++++ Data for processing
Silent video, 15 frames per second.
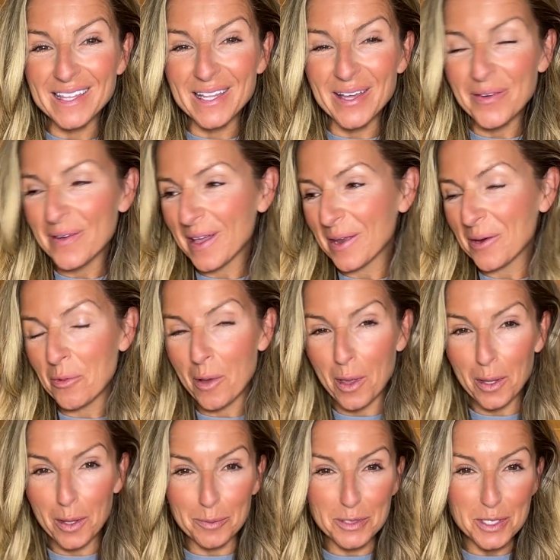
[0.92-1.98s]
Hello, and
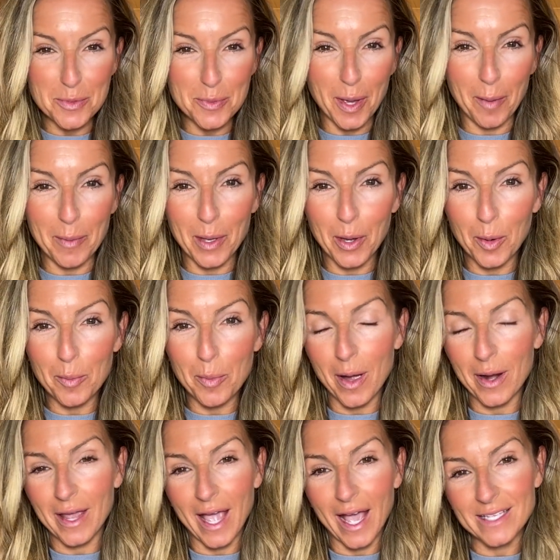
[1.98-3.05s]
welcome to Becoming Her
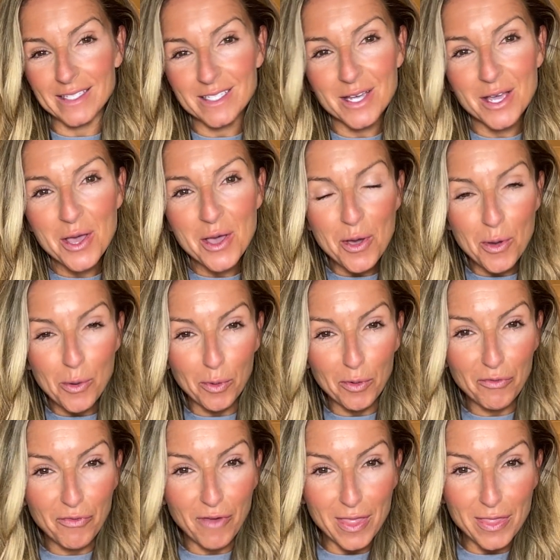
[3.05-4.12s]
podcast,
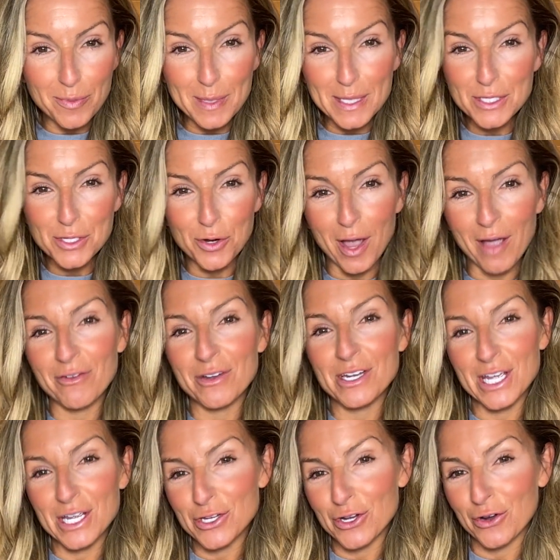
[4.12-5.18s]
where faith meets your
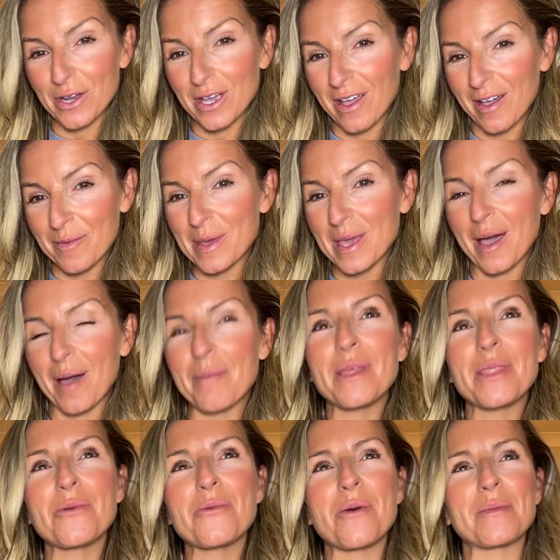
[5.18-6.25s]
everyday journey of
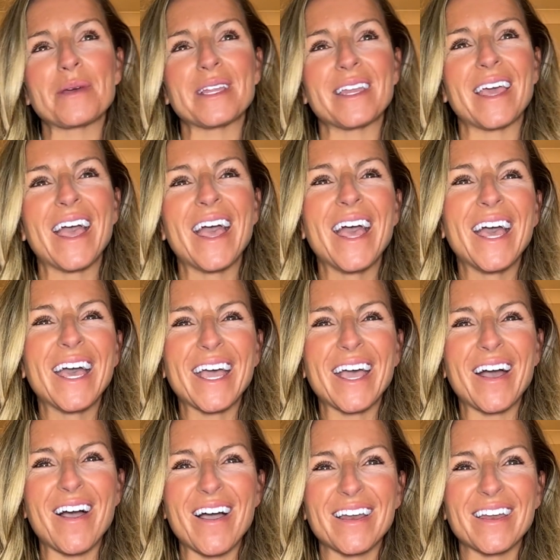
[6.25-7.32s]
becoming the woman
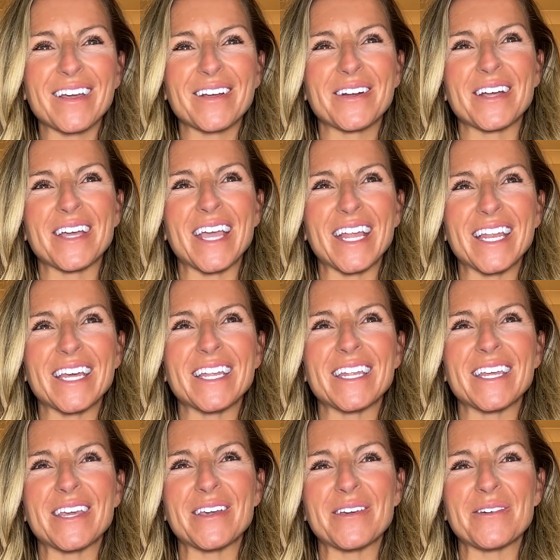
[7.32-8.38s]
God
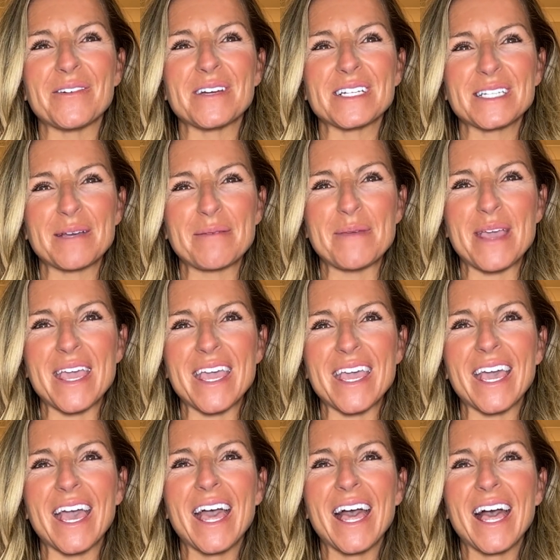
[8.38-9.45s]
created you to
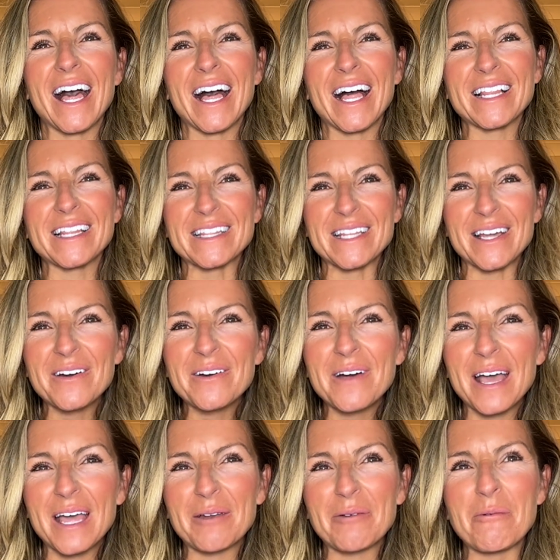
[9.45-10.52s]
be.
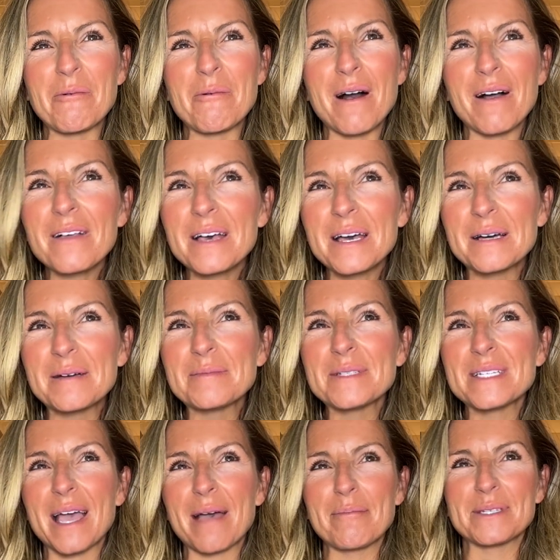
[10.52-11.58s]
Hello, and
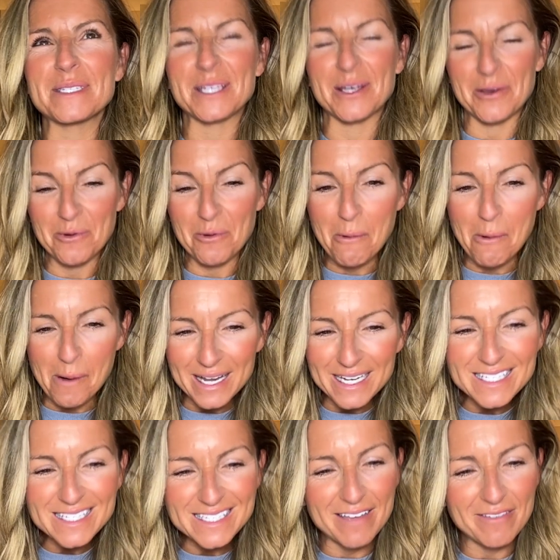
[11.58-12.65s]
welcome to episode
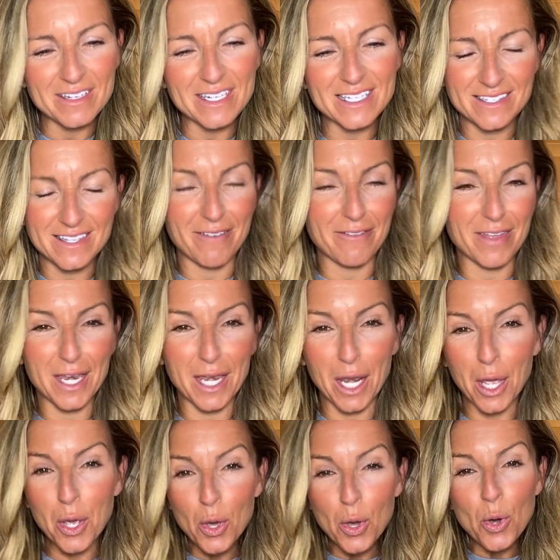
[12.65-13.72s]
177.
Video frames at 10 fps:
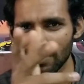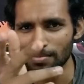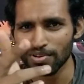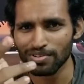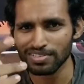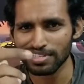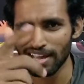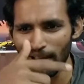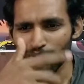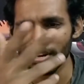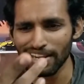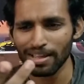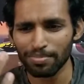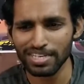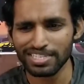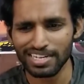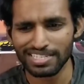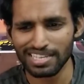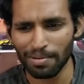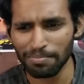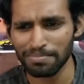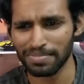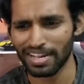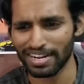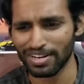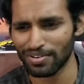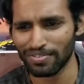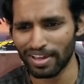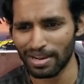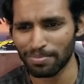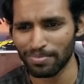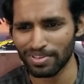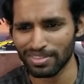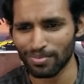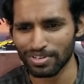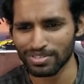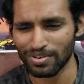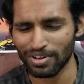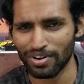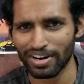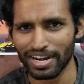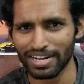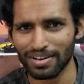because I would really appreciate some kind of help with what's going on right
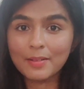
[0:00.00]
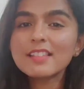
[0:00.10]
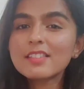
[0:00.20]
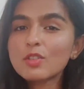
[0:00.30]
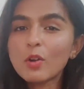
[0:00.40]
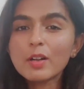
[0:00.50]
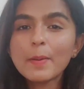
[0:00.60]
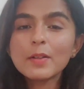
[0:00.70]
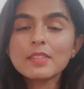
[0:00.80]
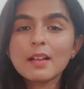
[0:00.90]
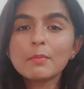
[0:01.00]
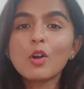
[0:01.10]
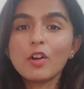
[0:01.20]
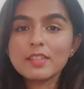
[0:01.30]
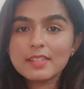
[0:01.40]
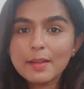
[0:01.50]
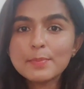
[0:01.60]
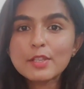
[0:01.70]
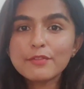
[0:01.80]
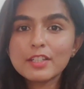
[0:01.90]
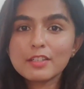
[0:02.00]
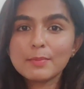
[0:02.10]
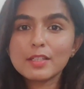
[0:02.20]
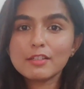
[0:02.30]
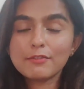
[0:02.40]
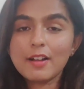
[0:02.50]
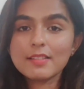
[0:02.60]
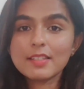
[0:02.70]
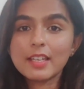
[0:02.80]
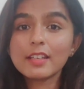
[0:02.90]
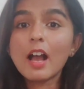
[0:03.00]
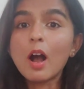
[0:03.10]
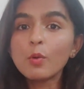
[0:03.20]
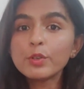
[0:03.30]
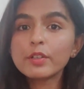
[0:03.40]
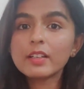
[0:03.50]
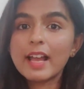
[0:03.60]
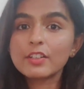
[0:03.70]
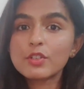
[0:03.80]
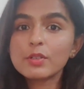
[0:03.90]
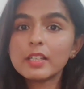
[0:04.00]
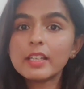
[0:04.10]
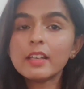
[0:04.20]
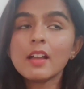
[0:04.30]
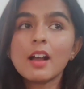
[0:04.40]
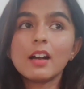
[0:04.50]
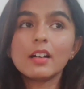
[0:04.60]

Let's talk about some concepts of intermittent fasting and how you can actually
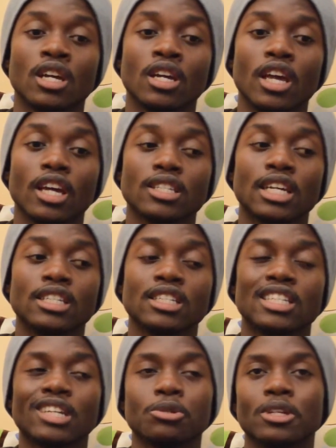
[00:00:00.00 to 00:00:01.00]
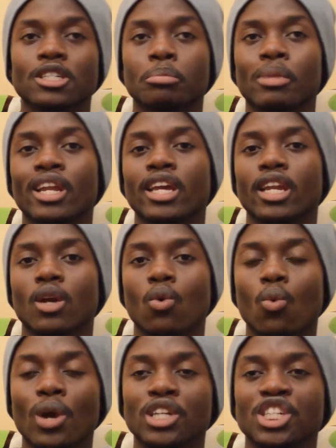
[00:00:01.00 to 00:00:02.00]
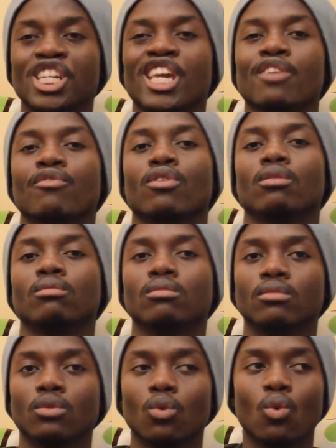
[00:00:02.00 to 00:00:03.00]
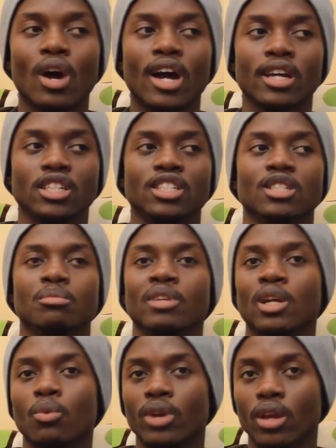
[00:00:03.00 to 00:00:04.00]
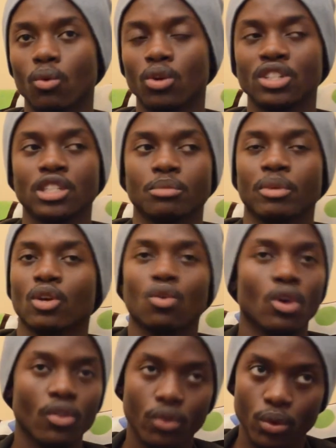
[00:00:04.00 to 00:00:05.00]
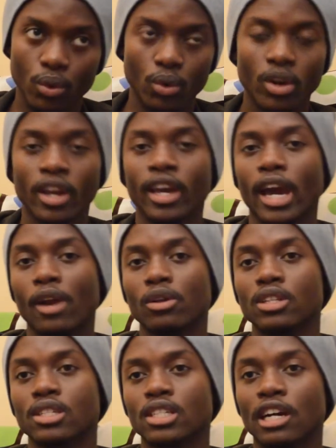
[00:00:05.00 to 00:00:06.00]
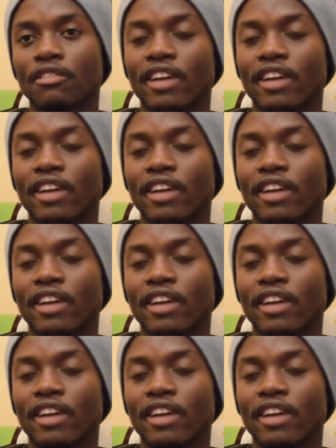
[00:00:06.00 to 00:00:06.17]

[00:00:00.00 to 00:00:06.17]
Xtatic starts with explaining where she came from, why she's been away, what she's been going through, and all this stuff.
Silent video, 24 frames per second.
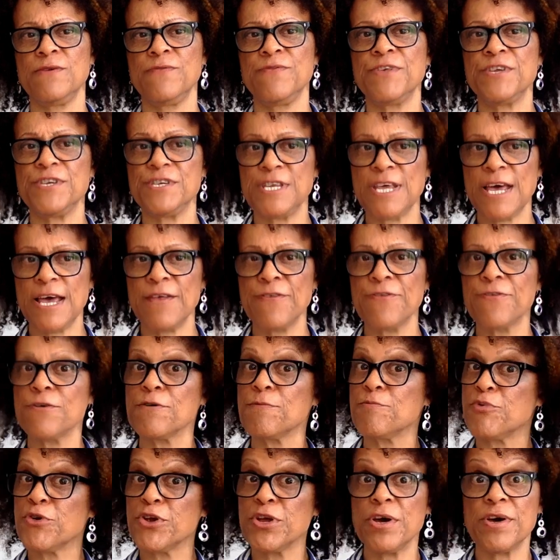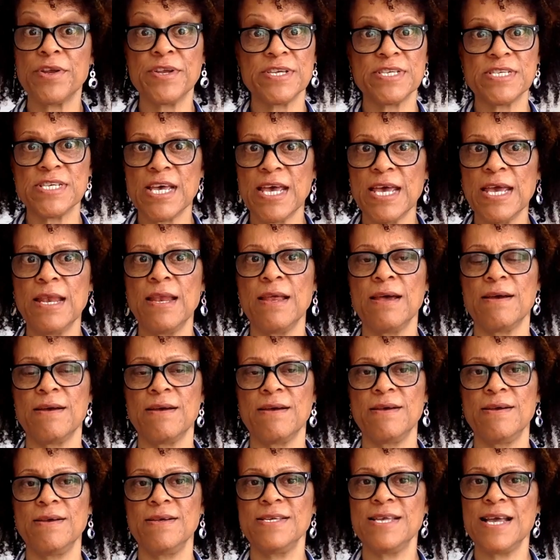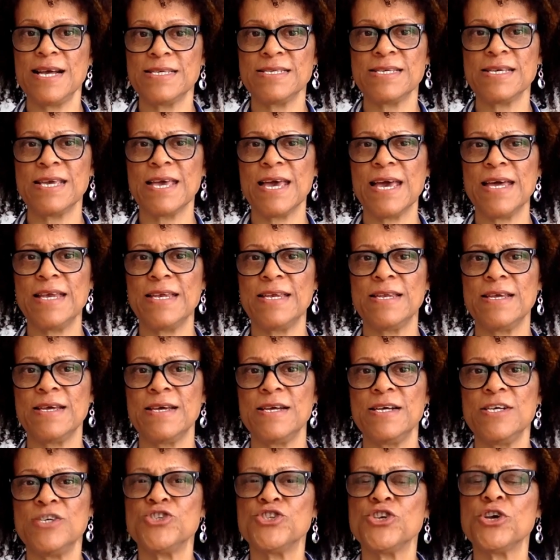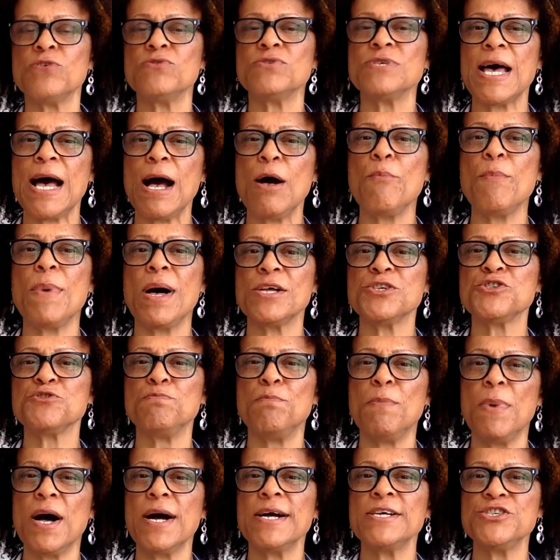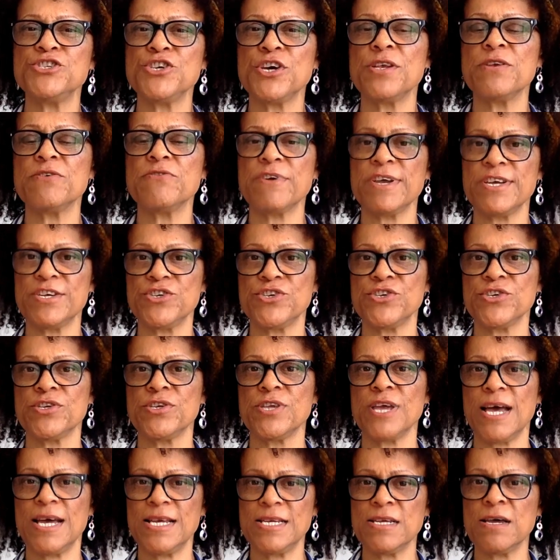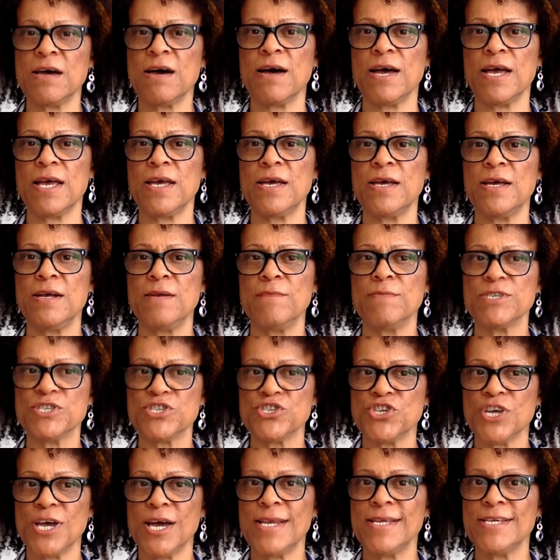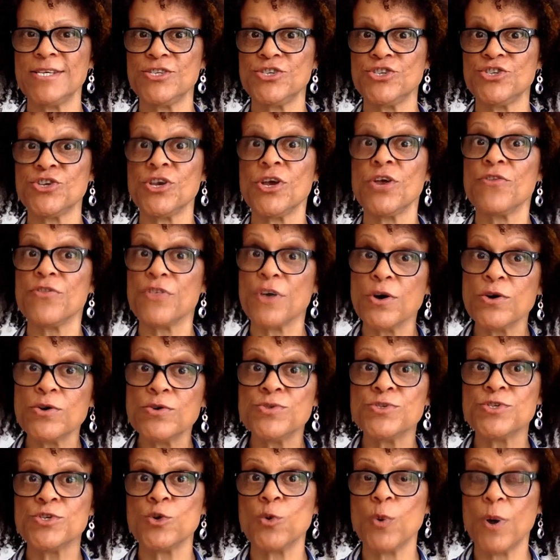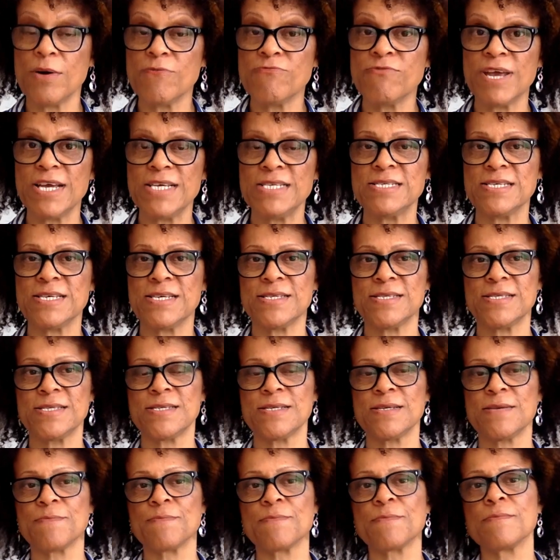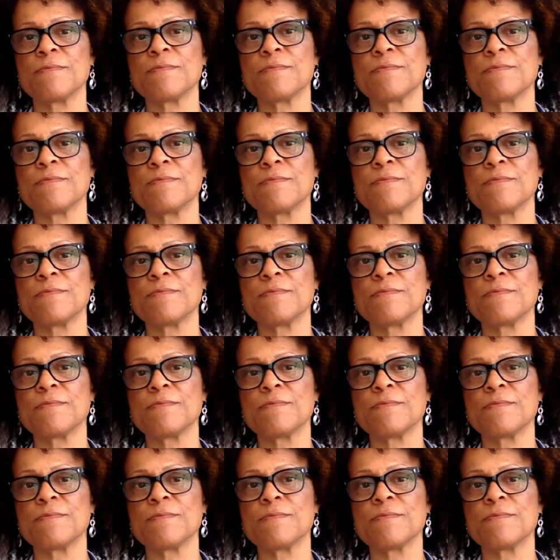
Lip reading: The death of Breonna Taylor, yet again, shows how much my generation and I must challenge those who are racist.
++++++++
### Requirement
Write the records above out again exactly, but not the pictures.

### The completed task
Silent video, 15 frames per second.
[0.92-1.98s]
Hello, and
[1.98-3.05s]
welcome to Becoming Her
[3.05-4.12s]
podcast,
[4.12-5.18s]
where faith meets your
[5.18-6.25s]
everyday journey of
[6.25-7.32s]
becoming the woman
[7.32-8.38s]
God
[8.38-9.45s]
created you to
[9.45-10.52s]
be.
[10.52-11.58s]
Hello, and
[11.58-12.65s]
welcome to episode
[12.65-13.72s]
177.
Video frames at 10 fps:
because I would really appreciate some kind of help with what's going on right
[0:00.00]
[0:00.10]
[0:00.20]
[0:00.30]
[0:00.40]
[0:00.50]
[0:00.60]
[0:00.70]
[0:00.80]
[0:00.90]
[0:01.00]
[0:01.10]
[0:01.20]
[0:01.30]
[0:01.40]
[0:01.50]
[0:01.60]
[0:01.70]
[0:01.80]
[0:01.90]
[0:02.00]
[0:02.10]
[0:02.20]
[0:02.30]
[0:02.40]
[0:02.50]
[0:02.60]
[0:02.70]
[0:02.80]
[0:02.90]
[0:03.00]
[0:03.10]
[0:03.20]
[0:03.30]
[0:03.40]
[0:03.50]
[0:03.60]
[0:03.70]
[0:03.80]
[0:03.90]
[0:04.00]
[0:04.10]
[0:04.20]
[0:04.30]
[0:04.40]
[0:04.50]
[0:04.60]

Let's talk about some concepts of intermittent fasting and how you can actually
[00:00:00.00 to 00:00:01.00]
[00:00:01.00 to 00:00:02.00]
[00:00:02.00 to 00:00:03.00]
[00:00:03.00 to 00:00:04.00]
[00:00:04.00 to 00:00:05.00]
[00:00:05.00 to 00:00:06.00]
[00:00:06.00 to 00:00:06.17]

[00:00:00.00 to 00:00:06.17]
Xtatic starts with explaining where she came from, why she's been away, what she's been going through, and all this stuff.
Silent video, 24 frames per second.
Lip reading: The death of Breonna Taylor, yet again, shows how much my generation and I must challenge those who are racist.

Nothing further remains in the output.